There may be no better refuge than these ultimate primary sources, where modern turducken lovers will discover they have nothing on Hannah Glasse's Yorkshire "Christmas-Pye," which stuffs five deboned birds one inside the other, sealed in a buttery crust. Willan owns a first edition of Glasse's The Art of Cookery Made Plain and Easy, a 1747 British classic, a staple in American Colonial kitchens.

"It is indeed an extraordinary experience to be able just to walk over . . . and consult books dating back to 1491," Willan writes. "The feel in the hand, the density of type, the condition . . . pristine or battered, allow us to know each book as we would know a friend."

That personal connection infuses this entire book because it began as a collaboration with her husband, a devoted collector who gifted her with many volumes since they were married in 1966.

" 'If you're going to write about cooking you've got to have a library!' " Willan recalls him saying before their first splurge on "a couple hundred" used books. Among their earliest acquisitions: The Joy of Cooking, The Gourmet Cookbook (she then worked there answering readers' letters), Larousse Gastronomique, and, of course, books by "Jim" Beard.
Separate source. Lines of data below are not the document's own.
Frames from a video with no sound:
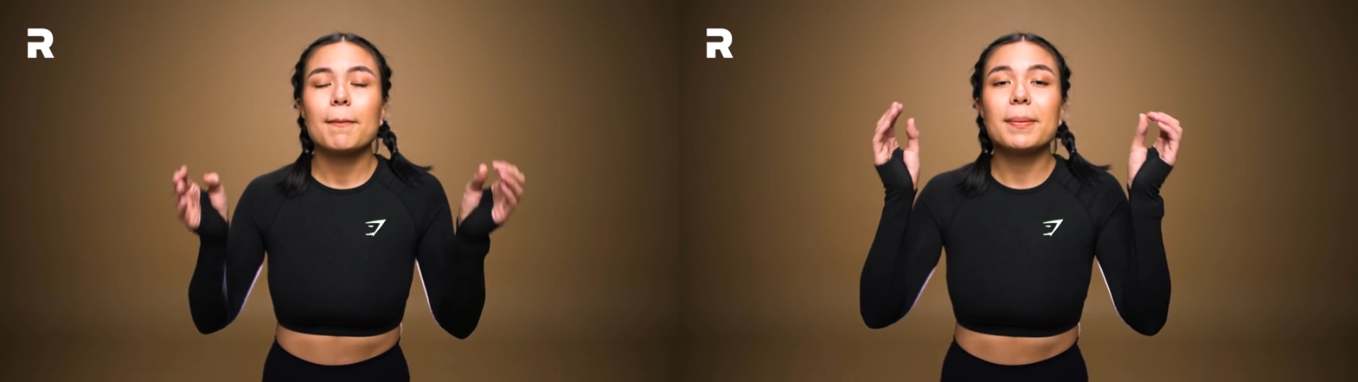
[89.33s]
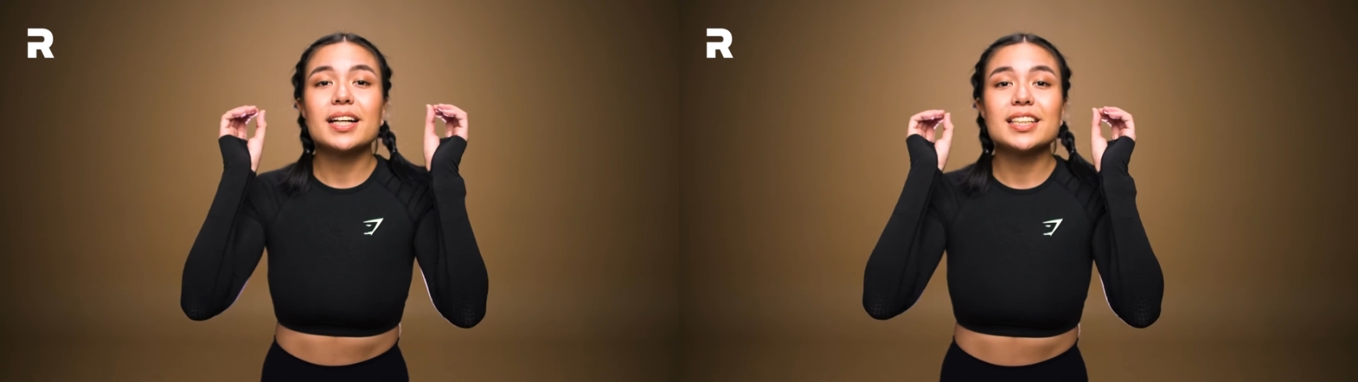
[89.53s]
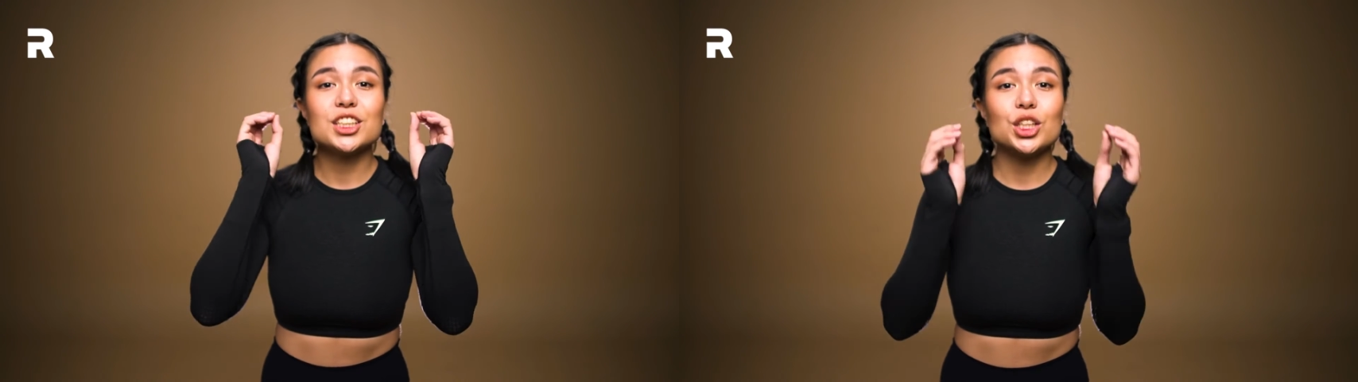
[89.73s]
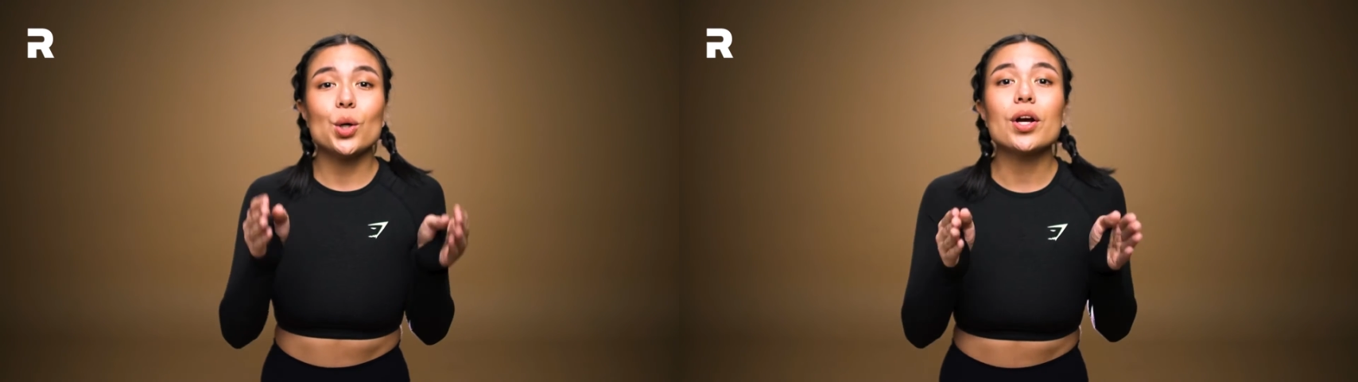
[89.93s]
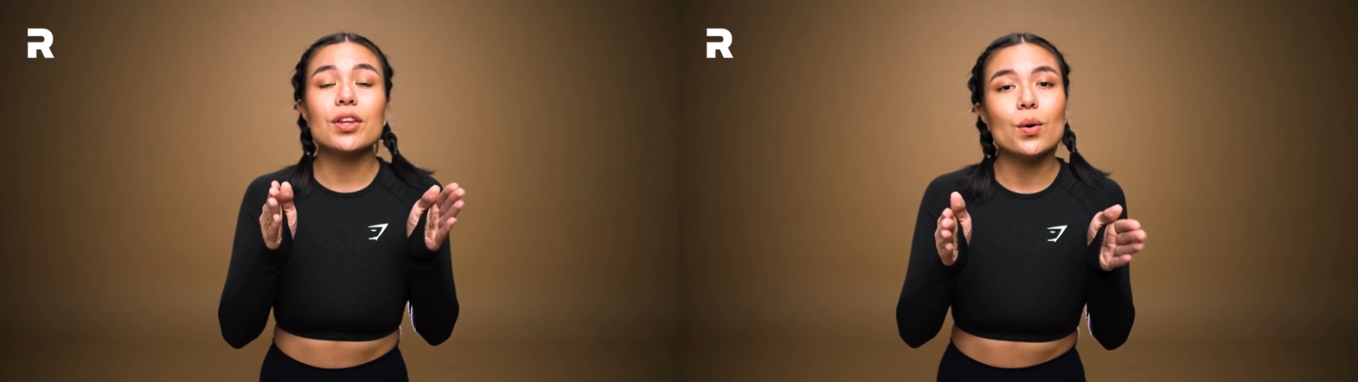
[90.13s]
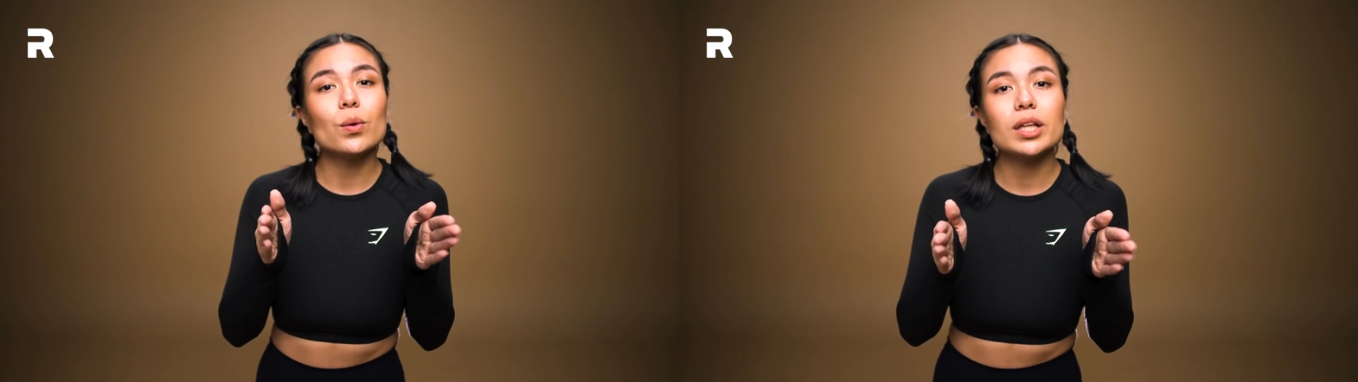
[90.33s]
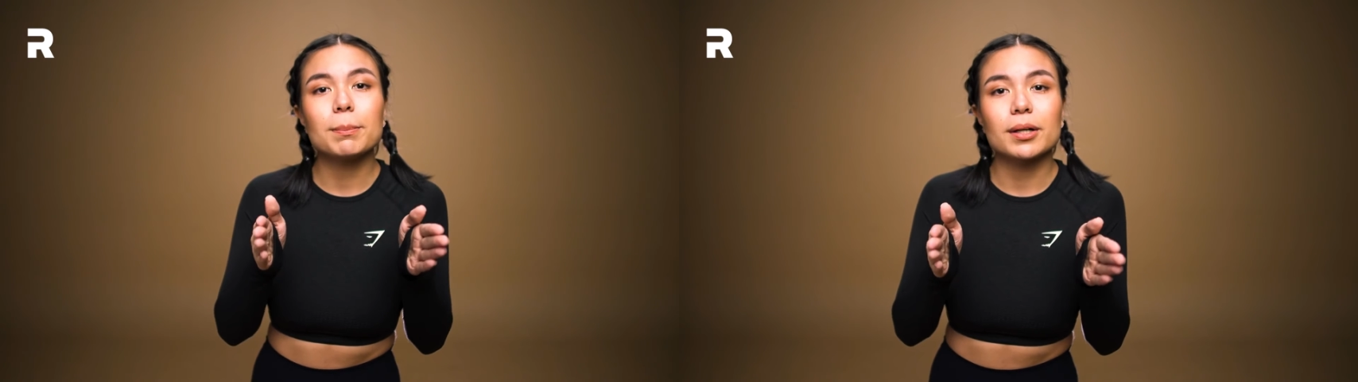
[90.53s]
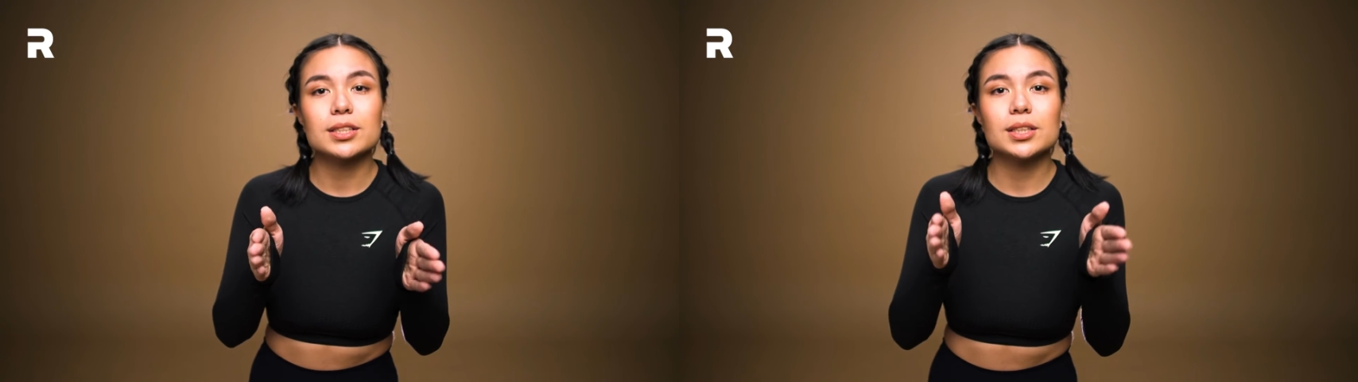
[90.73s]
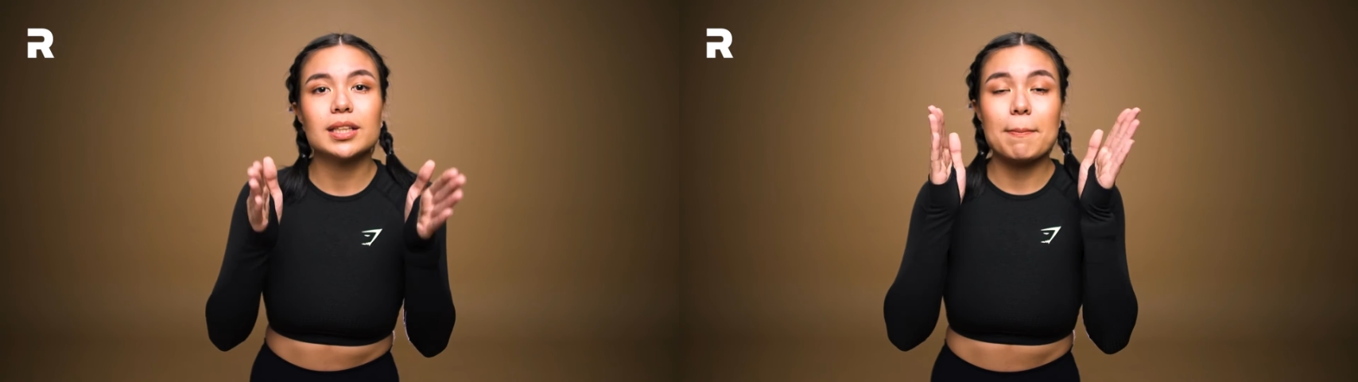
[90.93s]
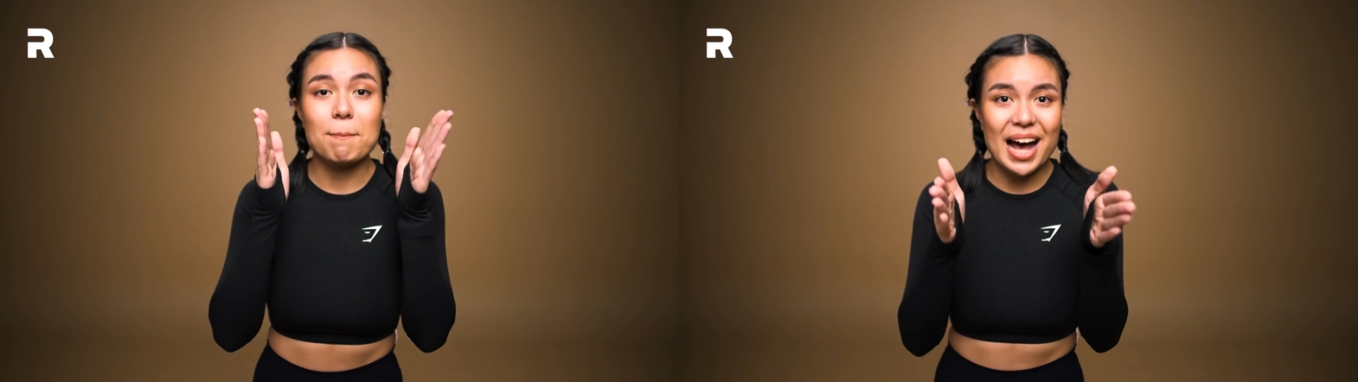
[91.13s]
Because you're the only
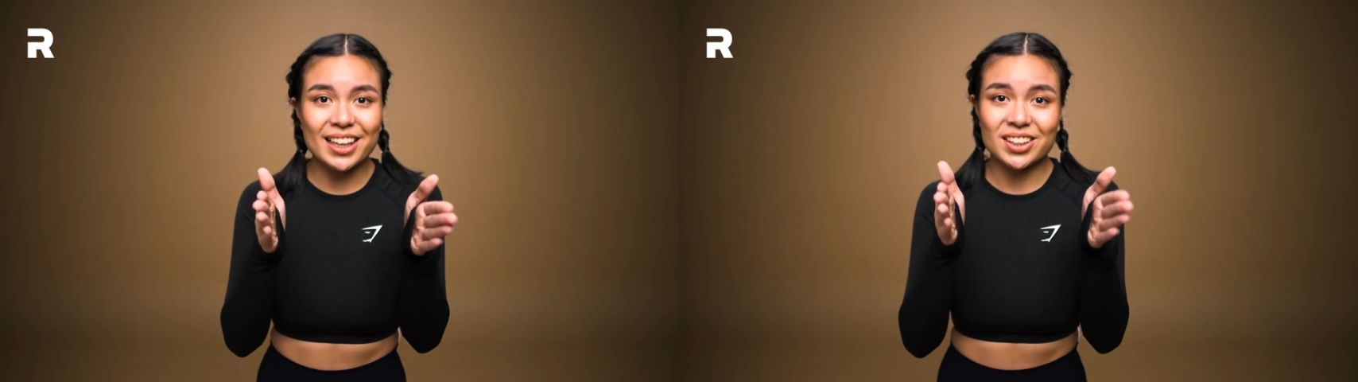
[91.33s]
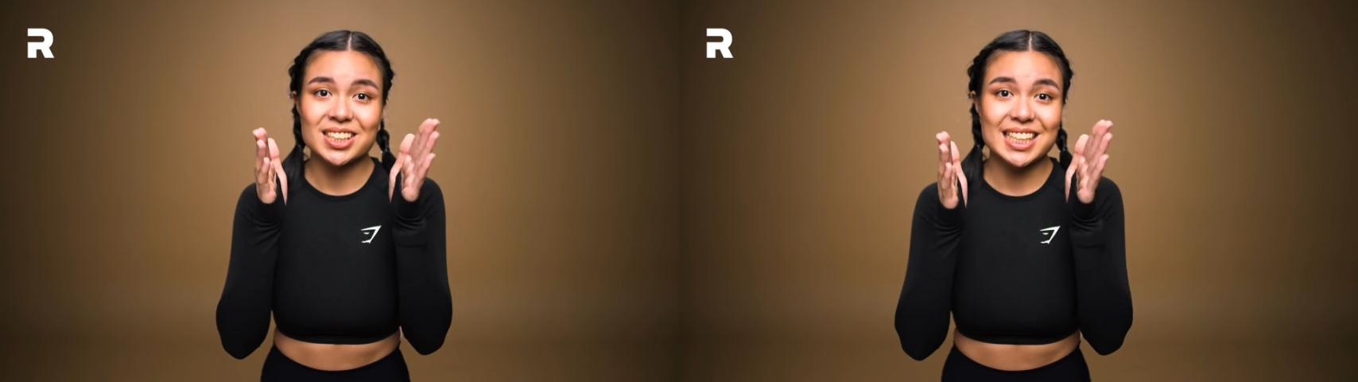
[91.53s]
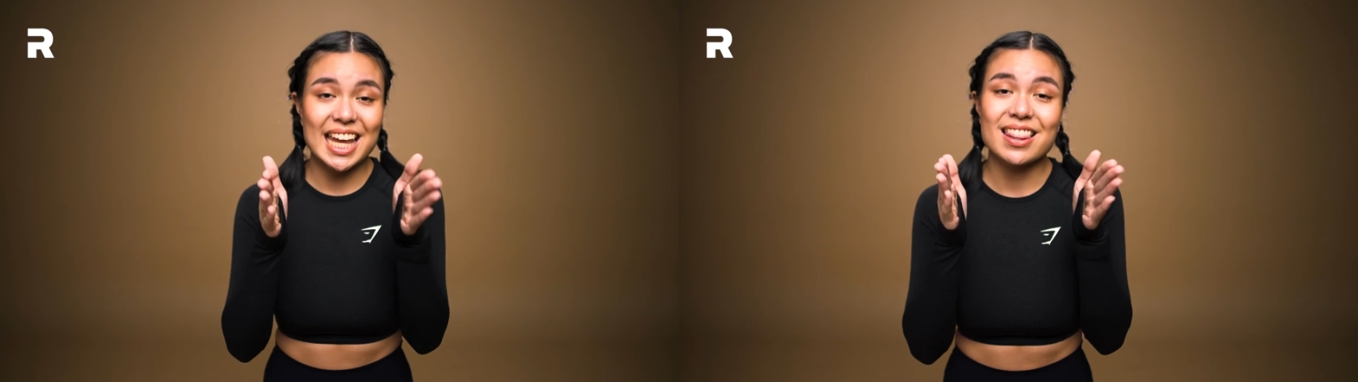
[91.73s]
person that matters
"Anne and I do not collect cookbooks as trophies - we use them!" writes Cherniavsky in his afterword.

As I thumbed through a 17th-century chapter on the feats of one chef who innovated the use of stock, ragouts, roux, seasonal cooking, and beurre blanc, I realized Cherniavsky wasn't kidding. The chef? François Pierre de la Varenne, namesake on that culinary degree Willan handed me 20 years ago.